Updated

In remarks delivered in the Rose Garden Monday, Obama amplified his weekly radio address, where he criticized Republicans for successfully blocking three earlier attempts to extend unemployment benefits.

The White House is intentionally building up a sense of legislative and political drama in advance of Tuesday's Senate vote to break the GOP filibuster of a bill that would use $33 billion in deficit-financing to extend jobless benefits. Republicans want to offset the cost with unused funds from the stimulus law or through other budget savings.

Republicans argue the historic precedent of adding the cost of jobless benefits to the deficit is no longer valid after Obama's $862 billion stimulus law, a 9-month fiscal 2010 deficit of $1 trillion and a national debt now above $13 trillion.

The bill would extend until Nov. 30 federal funding of unemployment benefits for a maximum of 99 weeks. Individuals in states with unemployment rates higher than 6 percent could receive benefits for up to 93 weeks. Those receiving benefits in states with a jobless rate higher than 8.5 percent would receive benefits for up to 99 weeks.

In June, the Department of Labor reported 6.8 million Americans (45.5 percent of the labor force) had been out of work for 27 weeks or longer.

"It's time to stop holding workers laid off in this recession hostage to Washington politics," Obama said. "We've got to do what's right. Not for the next election, but for the middle class. I know it's getting close to an election, but there are times where you put elections aside. This is one of those times."

But Republicans argue the White House already knows it's going to win the Tuesday vote -- that the president's rhetorically pushing against an open door.

Democrats need 60 votes to overcome the GOP filibuster. With Friday's appointment of Carte Goodwin of West Virginia, Democrats now have 59 seats. Sen. Susan Collins, R-Maine, has already announced she will vote to extend unemployment benefits without offsetting the costs.

That's 60 votes. White House Press Secretary Robert Gibbs says, "We're hopeful we have the votes...we don't take anything for granted."  Republicans consider Obama's tough rhetoric Saturday and Monday an act of political expediency, one premised entirely on scoring political points in advance of the mid-term elections.

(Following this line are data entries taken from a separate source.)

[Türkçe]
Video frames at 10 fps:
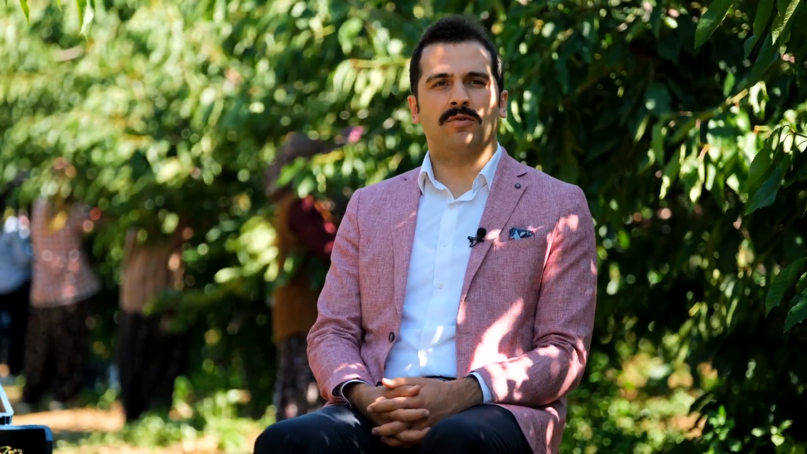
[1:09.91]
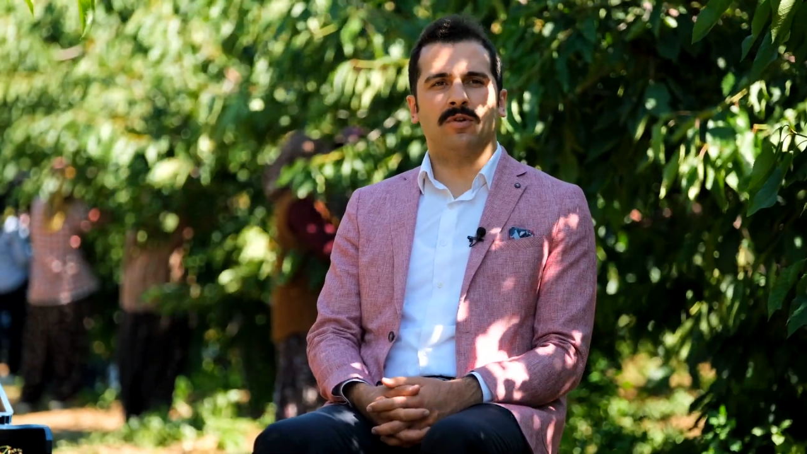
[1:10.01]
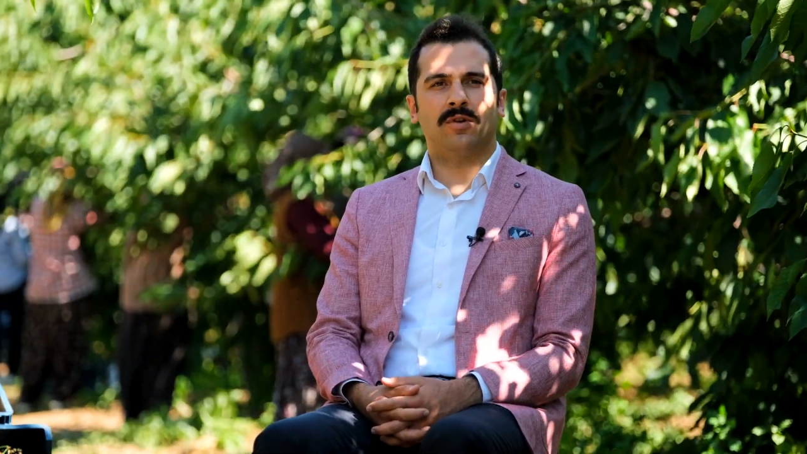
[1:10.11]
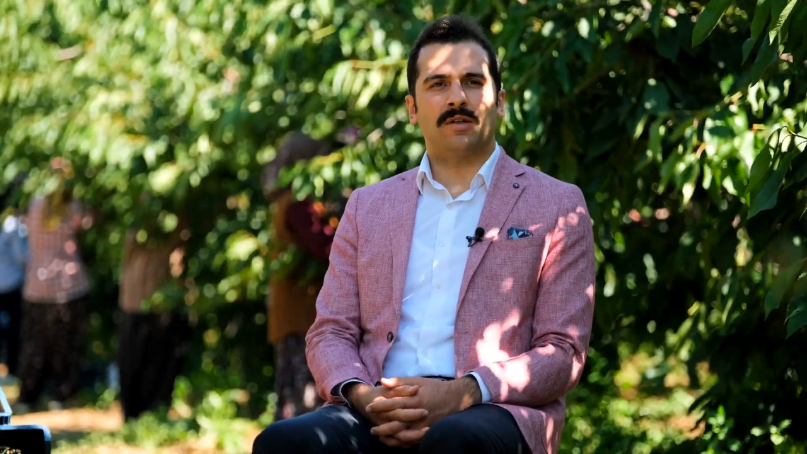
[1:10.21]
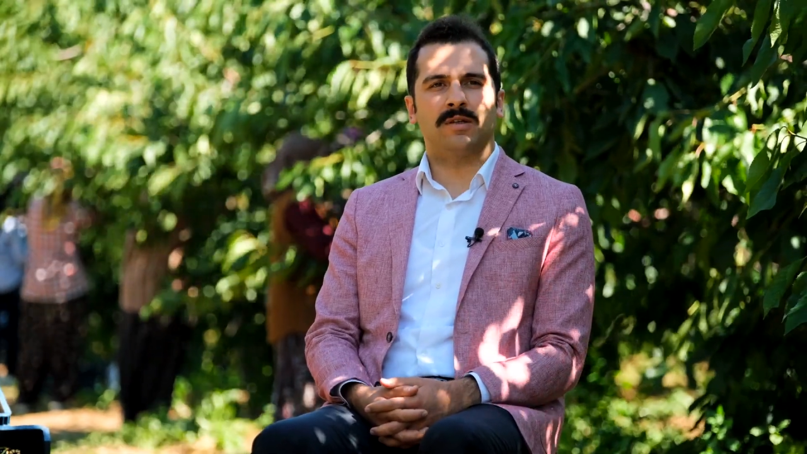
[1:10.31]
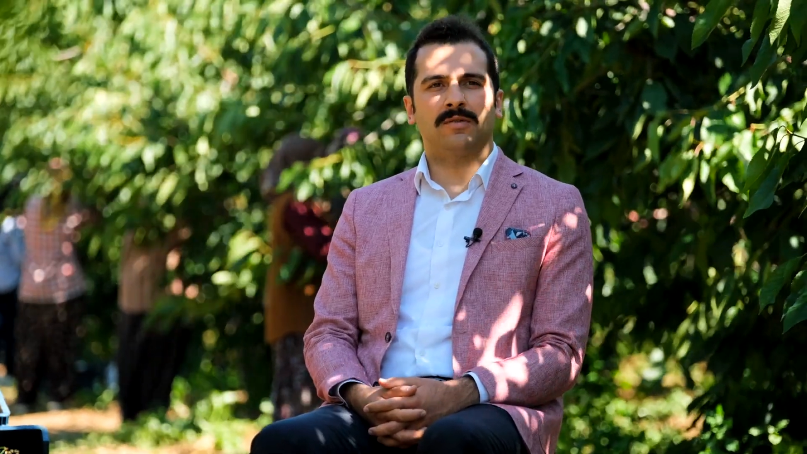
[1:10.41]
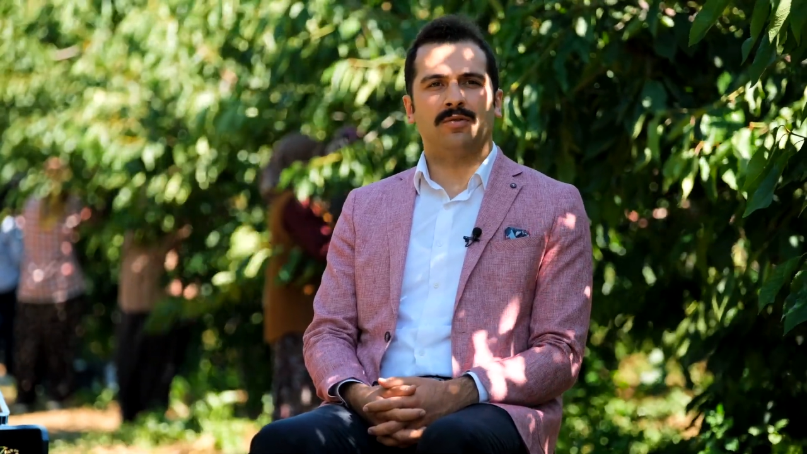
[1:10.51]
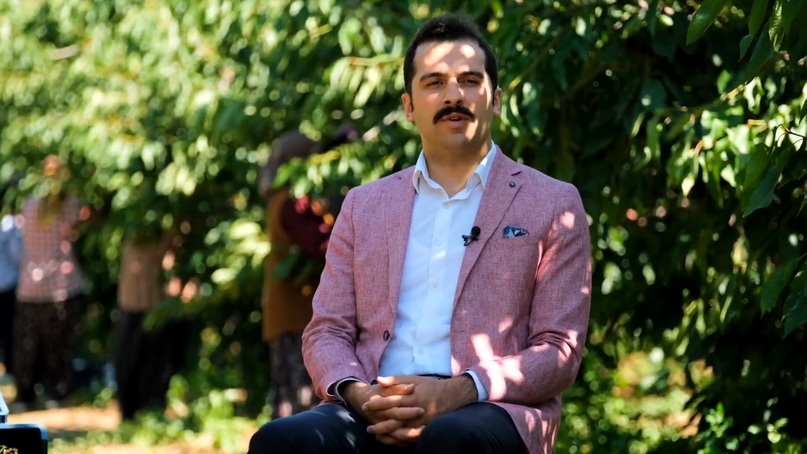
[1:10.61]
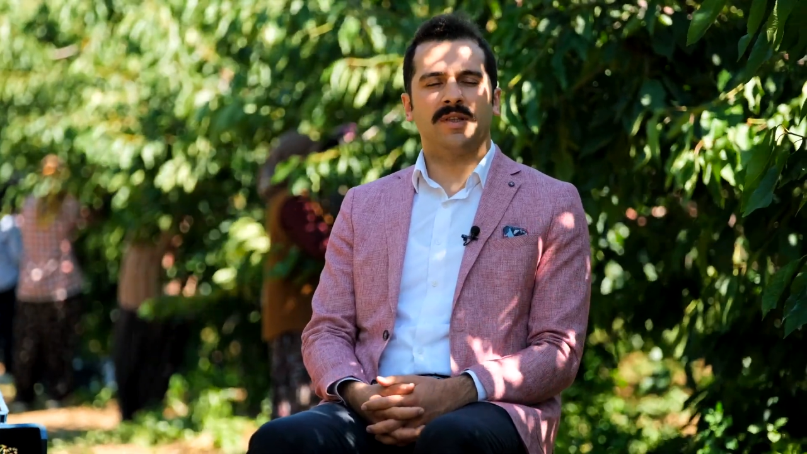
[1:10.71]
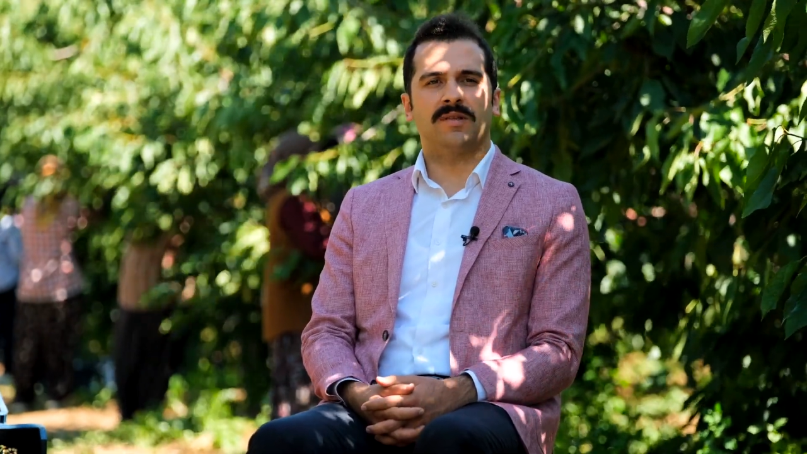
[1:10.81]
olan
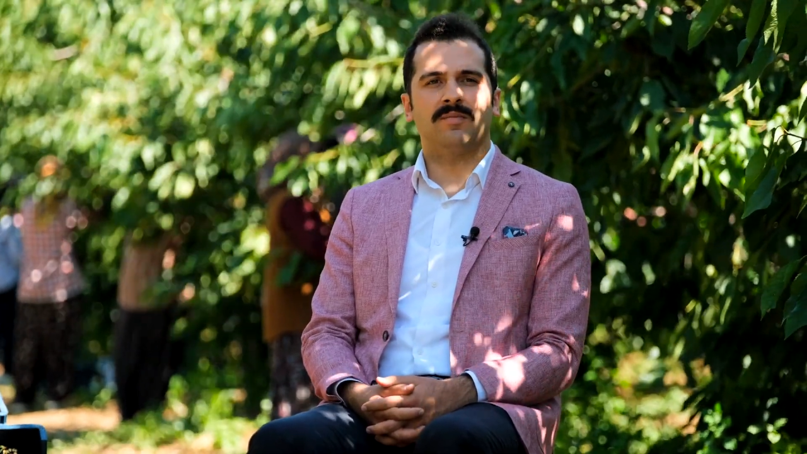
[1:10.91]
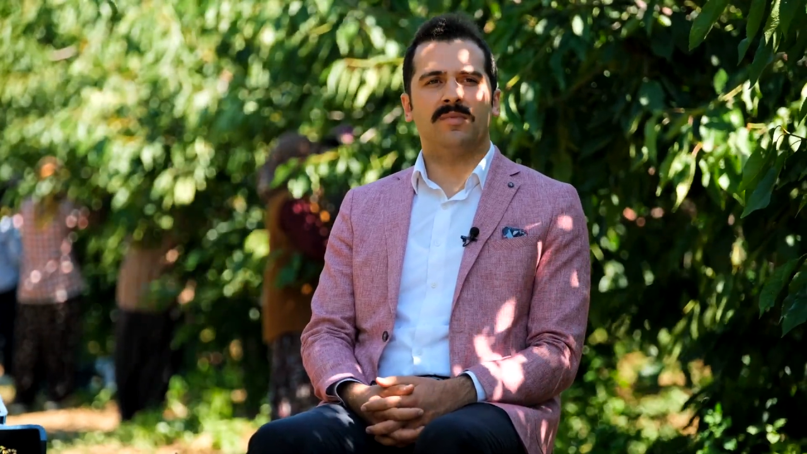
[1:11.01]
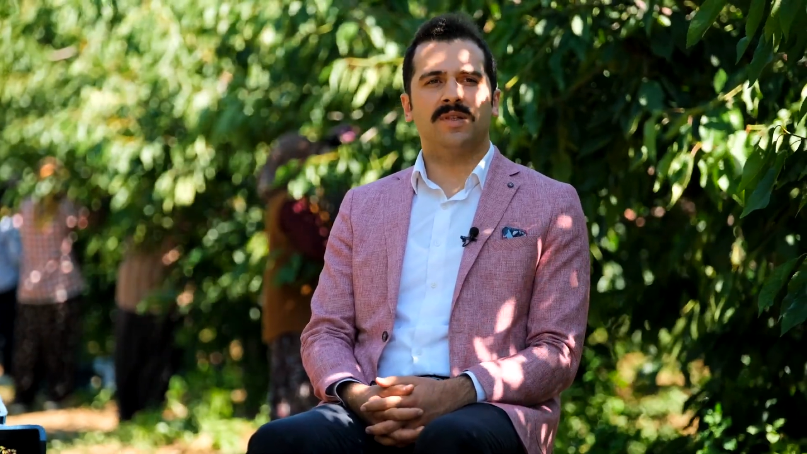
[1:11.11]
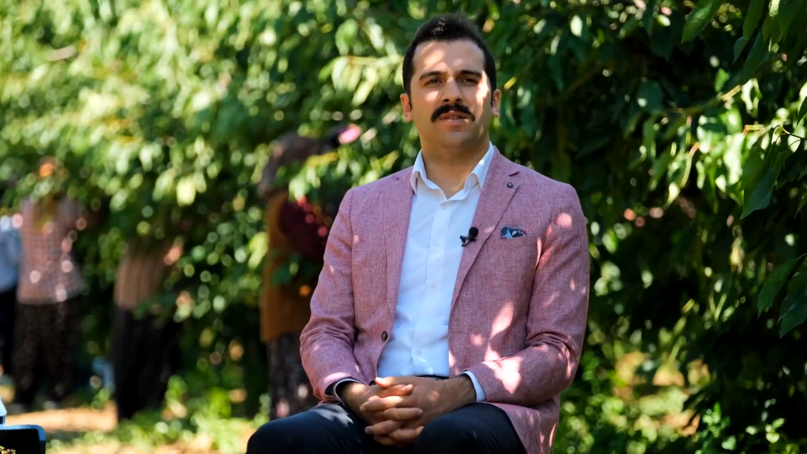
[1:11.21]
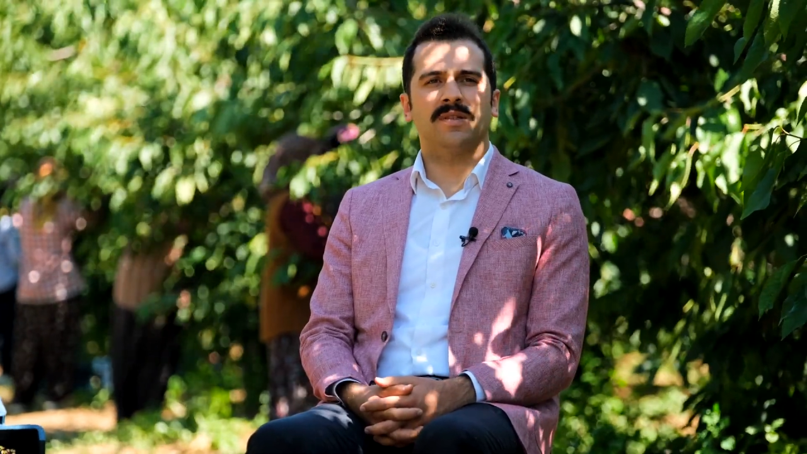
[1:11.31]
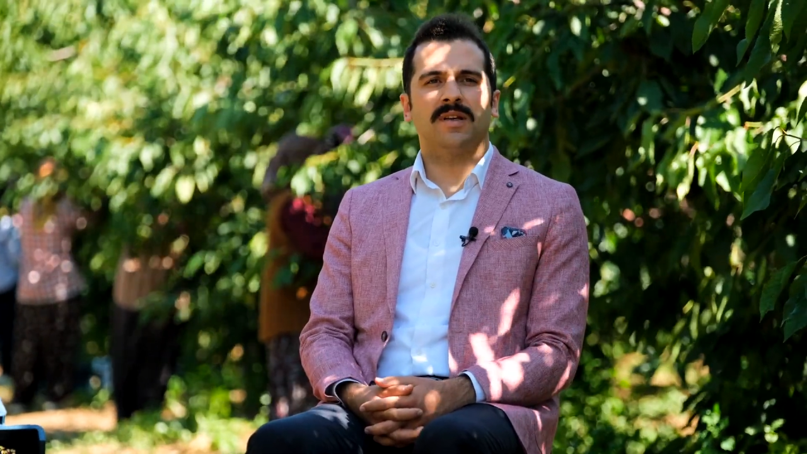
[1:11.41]
üretimimiz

“The President knows that Republicans support extending unemployment insurance, and doing it in a fiscally-responsible way by cutting spending elsewhere in the $3 trillion federal budget," said House Minority Leader John Boehner. "The American people are asking ‘where are the jobs?’ and President Obama continues to offer only disingenuous attacks, not answers.”

Republicans also point out Obama approved and complimented as "fiscally responsible" a 20-week extension of unemployment benefits in November that Congress paid for with offsets. The Congressional Budget Office tabulated the offsets here. The White House says 2.5 million people have lost benefits since early July, and that number could rise to 2.8 million by the end of the week.

"Everyone agrees on extending the additional unemployment insurance, but the Democrat way is to insist we add it to the national debt at the same time—while blocking Republican efforts to pass the same extension without the debt," said Don Stewart, spokesman for Senate Minority Leader Mitch McConnell.

Obama said he was in no mood to take lectures from Republicans on fiscal discipline.

"I have to say, after years of championing policies that turned a record surplus into a massive deficit, the same people who didn't have any problems spending hundreds of billions of dollars on tax breaks for the wealthiest Americans are saying we shouldn't provide relief to middle class Americans," Obama said.